Open jmcmurry opened 9 years ago
Right now we take the first listed common name if available in scigraph, if it's not availabe we use the scientific name.
Per Kent, this scigraph query pulls from ncbigene.ttl and monarch.owl. I see that the latter depends on bbop taxonomy slims which is probably the source that would need to be updated to get a complete set of common names. However, I don't know who the right person would be to take this on or indeed whether taxslim.owl has a specific purview that would make additions undesirable. There are over 1800 common names in there, but not sure what inclusion criteria were. Missing items include but are not limited to:
@cmungall?
I just found this issue, I think it might include #1224 which I recently submitted. I think all the scientific names look quite weird in their current capitalization. The BBOP taxonomy slim doesn't have these capitalizations, so is Monarch app transforming them? For example 'homo sapiens' should be 'Homo sapiens', 'Fugu Rubripes' should be 'Fugu rubripes' (buy why is human lowercased?)
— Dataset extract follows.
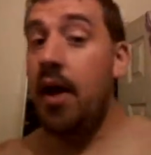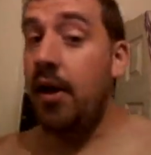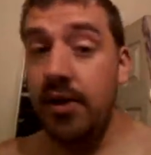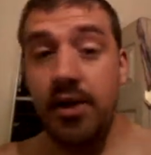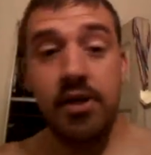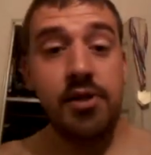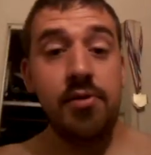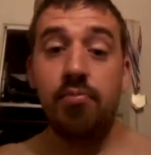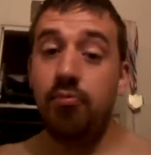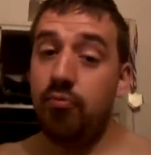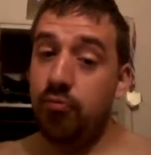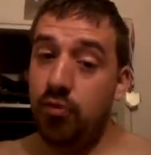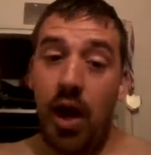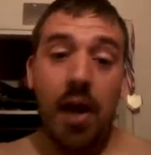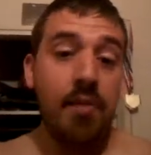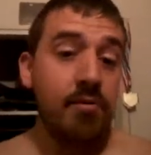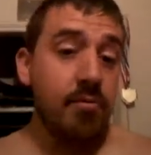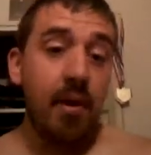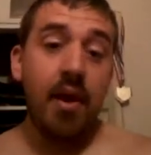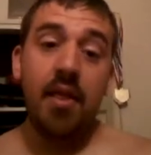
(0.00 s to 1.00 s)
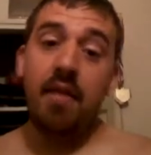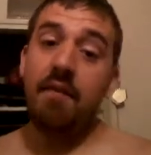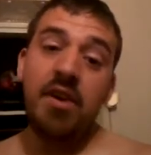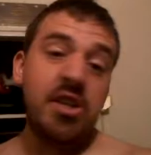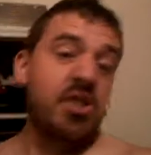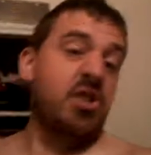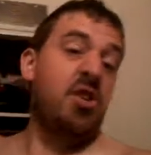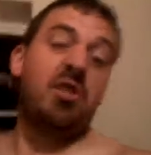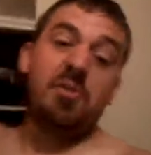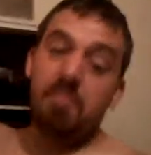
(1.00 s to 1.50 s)
just grabs by the
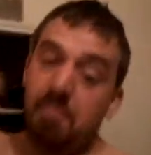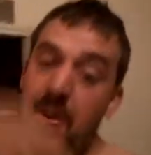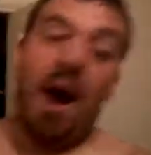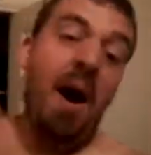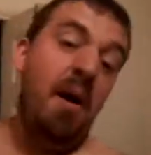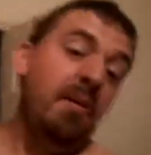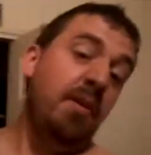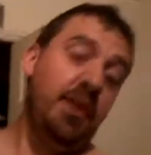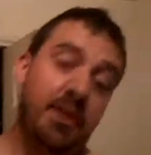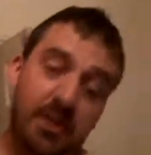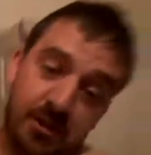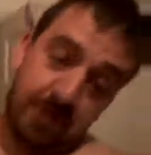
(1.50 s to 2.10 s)
vest, starts pounding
And chimp is displaying a related synonym misspelling as its label for some reason. 'Chimpansee Troglodytes' should be 'Pan troglodytes'. 'Bos bovis' is also a synonym, not the valid name ('Bos taurus').
To distinguish scientific names it would be nice if genus and species were in italics.
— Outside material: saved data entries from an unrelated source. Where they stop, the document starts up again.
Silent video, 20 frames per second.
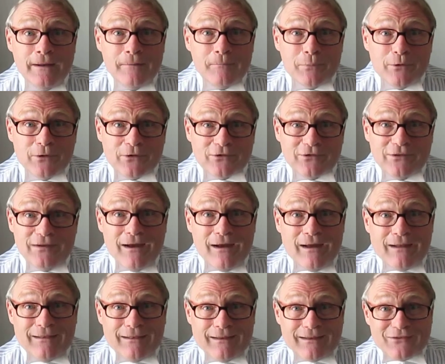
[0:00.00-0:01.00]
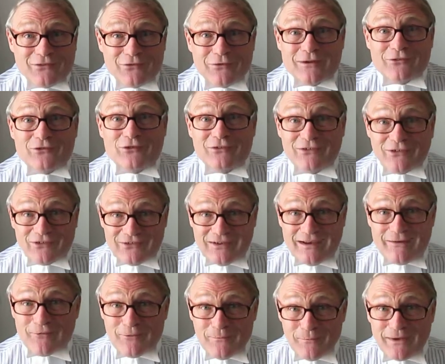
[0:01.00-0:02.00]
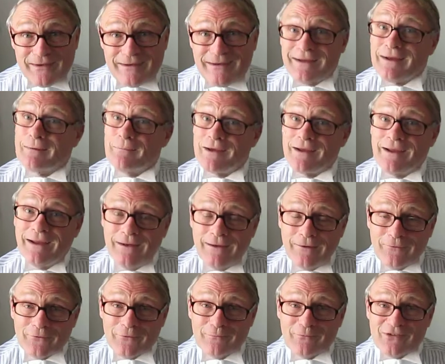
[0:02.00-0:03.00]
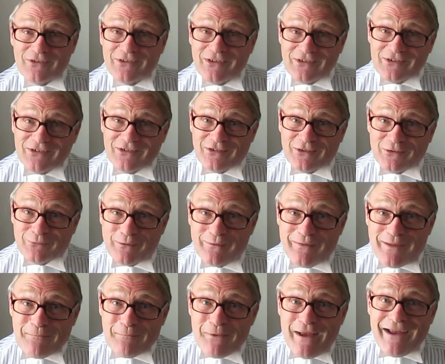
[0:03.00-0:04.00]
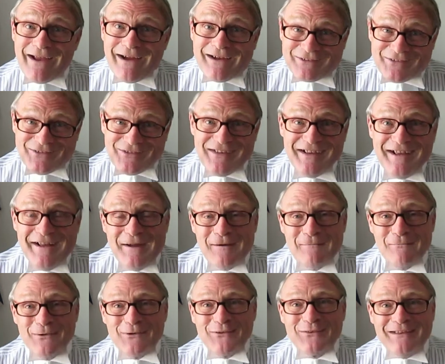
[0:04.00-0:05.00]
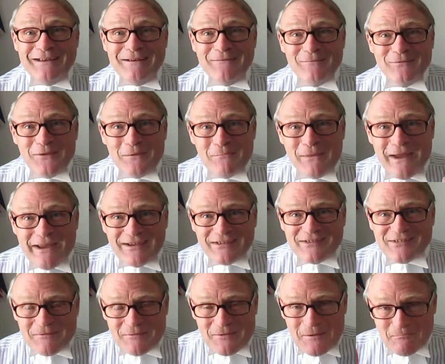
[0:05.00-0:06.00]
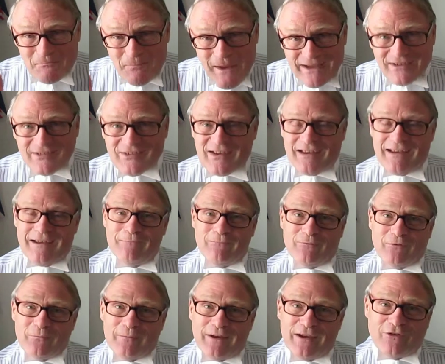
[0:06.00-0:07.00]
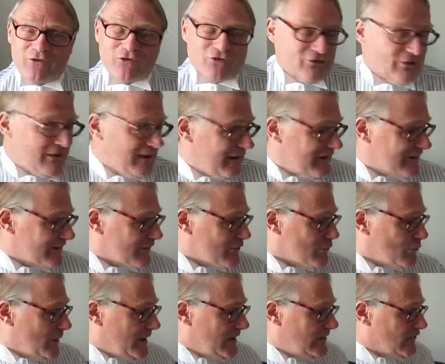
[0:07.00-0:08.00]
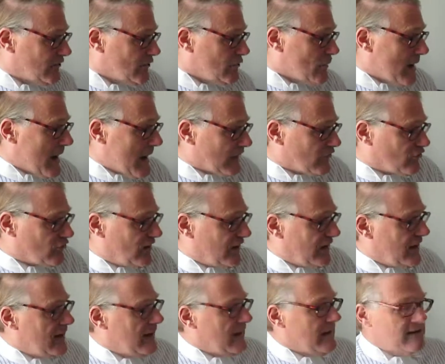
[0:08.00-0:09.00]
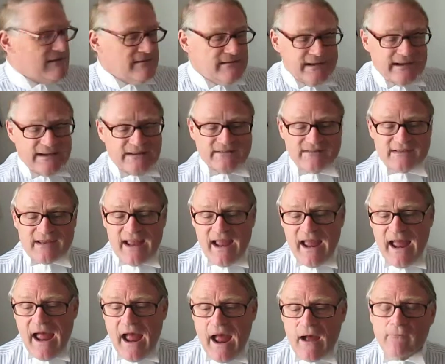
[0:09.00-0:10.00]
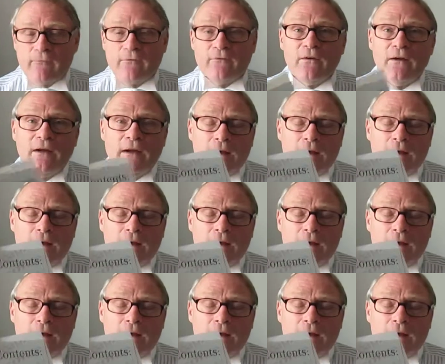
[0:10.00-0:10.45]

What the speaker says: personally I like to actually just have the money coming from solicitors when they pay us. But the basic information is that we do actually need to have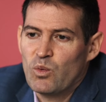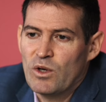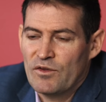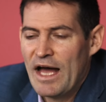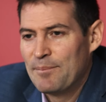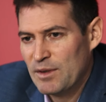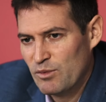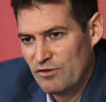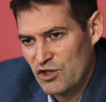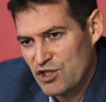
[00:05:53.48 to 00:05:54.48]
will not be
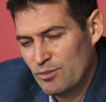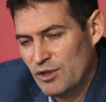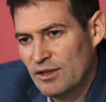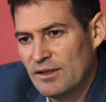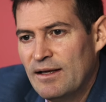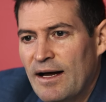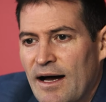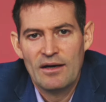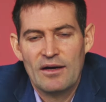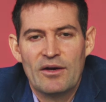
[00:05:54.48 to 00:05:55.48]
reversible uh,
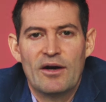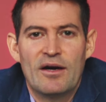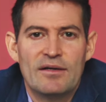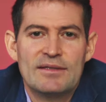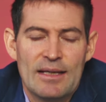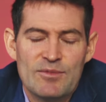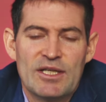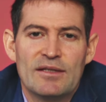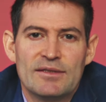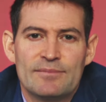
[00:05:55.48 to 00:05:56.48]
on our
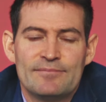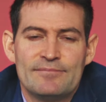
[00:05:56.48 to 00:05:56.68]
timescales.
minor terminological point - there is no such thing as a bbop taxonomy slim, the purl is http://purl.obolibrary.org/obo/ncbitaxon/subsets/taxslim.owl (it just so happens that this is being served off the central OBO filestore, which just happens to be hosted at berkeley).
taxslim is just a subset of NCBITaxon, there should no transformations. Both taxslim and NCBITaxon should be using the correct capitalization for binomals (Homo sapiens), and generally lowercase is used for synonyms, e.g. 'human'
@cmungall thanks, I got that from a previous comment and didn't really think about what that file was.
It is odd that the labels being displayed seem biased toward synonyms rather than labels. In addition to Bos and Pan, 'Canis domesticus' I think should always be 'Canis familiaris'. I wonder if these are being grabbed in the search for a common name.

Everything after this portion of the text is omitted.